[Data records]
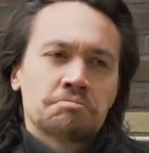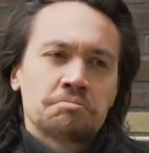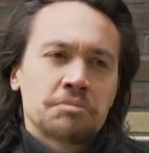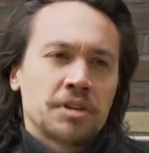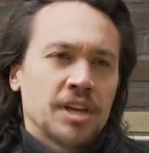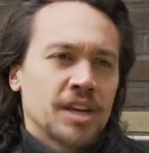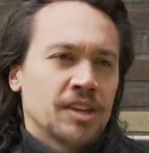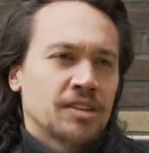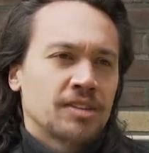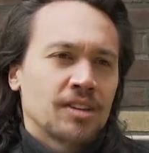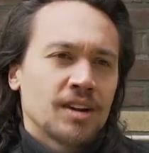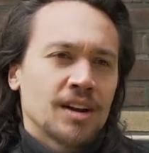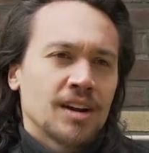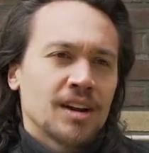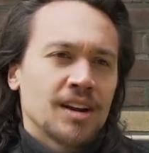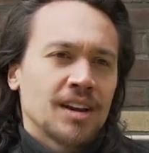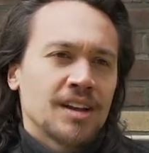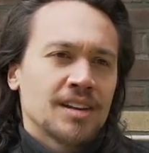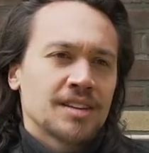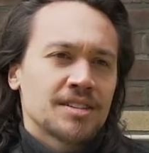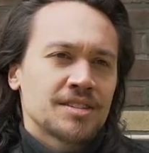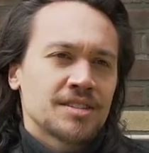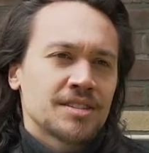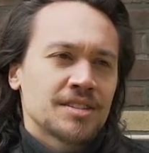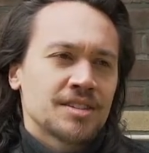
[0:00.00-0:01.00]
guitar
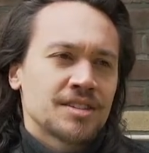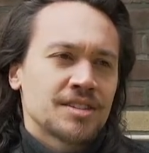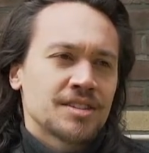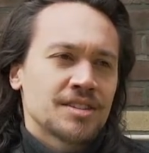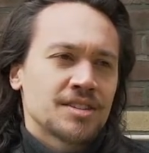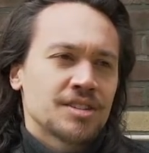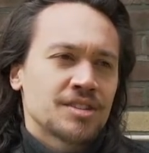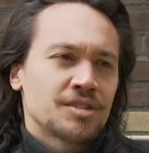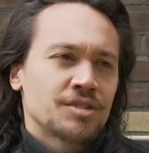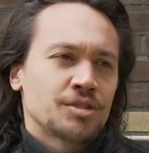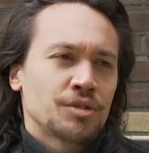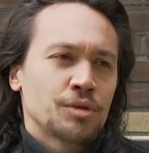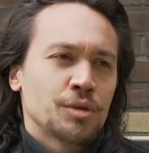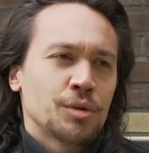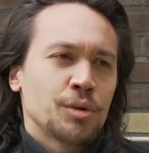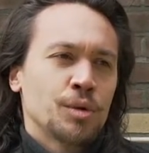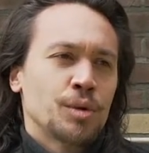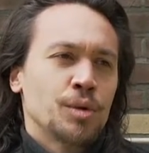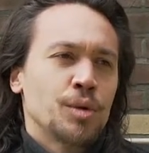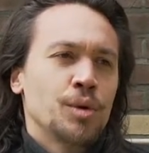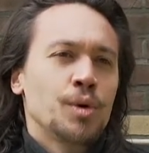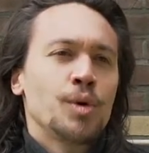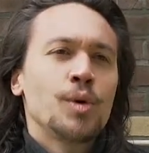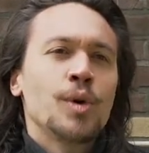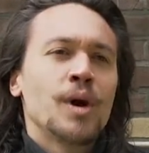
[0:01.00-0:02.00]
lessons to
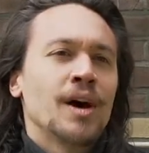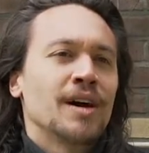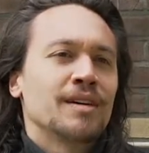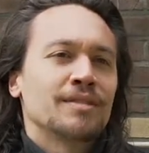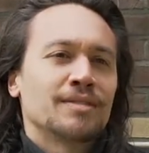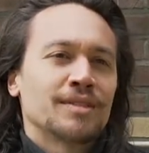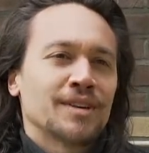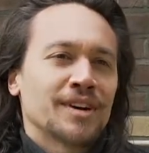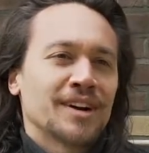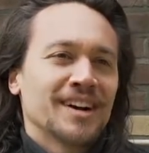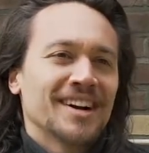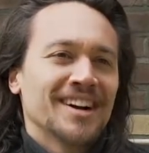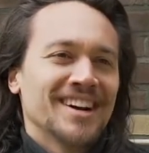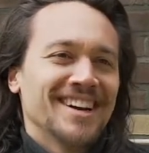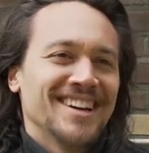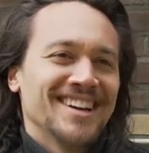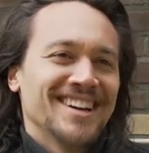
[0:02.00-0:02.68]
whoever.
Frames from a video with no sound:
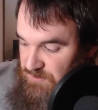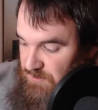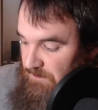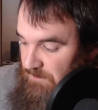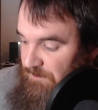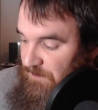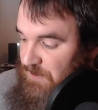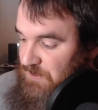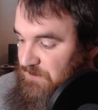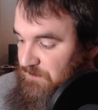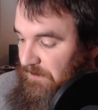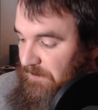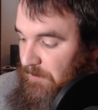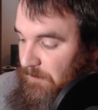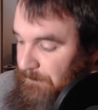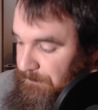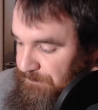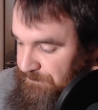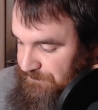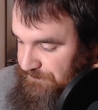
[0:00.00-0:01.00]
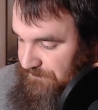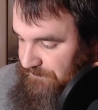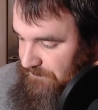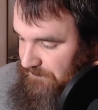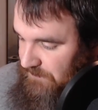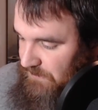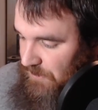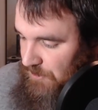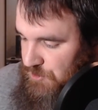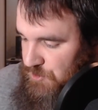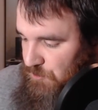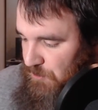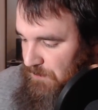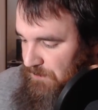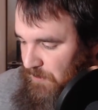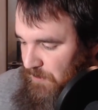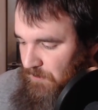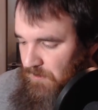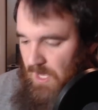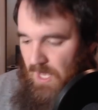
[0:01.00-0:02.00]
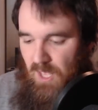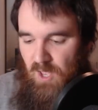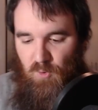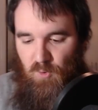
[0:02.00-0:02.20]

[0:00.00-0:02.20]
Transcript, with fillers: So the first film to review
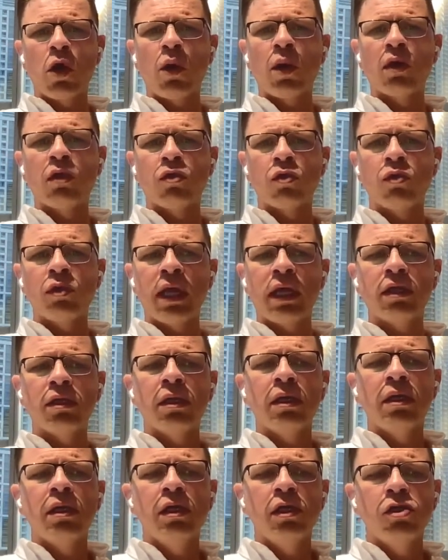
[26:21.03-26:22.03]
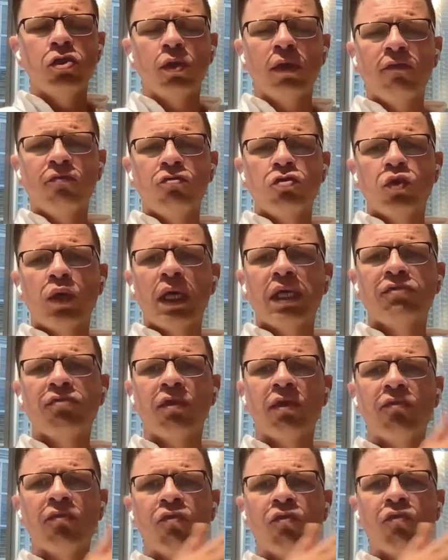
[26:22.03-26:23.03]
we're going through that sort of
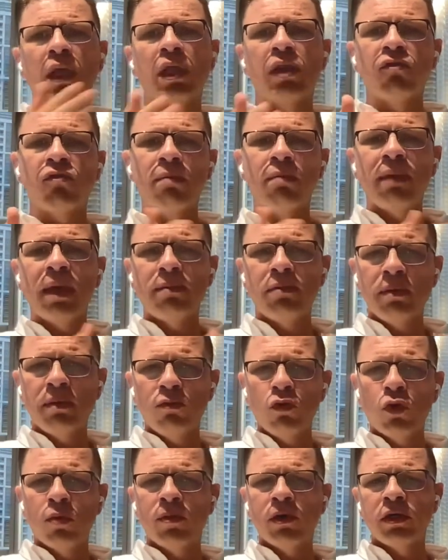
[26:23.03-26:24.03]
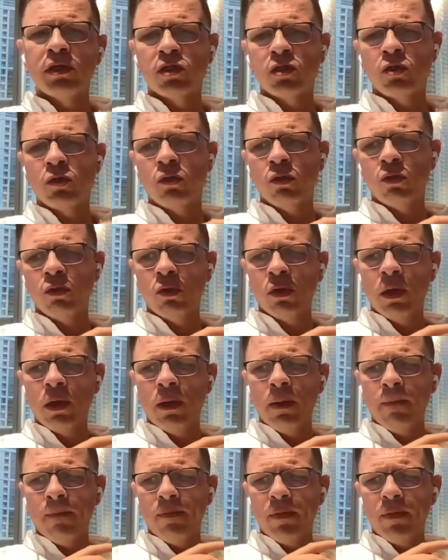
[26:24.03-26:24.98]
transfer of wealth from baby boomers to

WHAT YOU HAVE TO DO: Show the lines in the entries above that include the string "with".

EXPECTED ANSWER:
Frames from a video with no sound:
Transcript, with fillers: So the first film to review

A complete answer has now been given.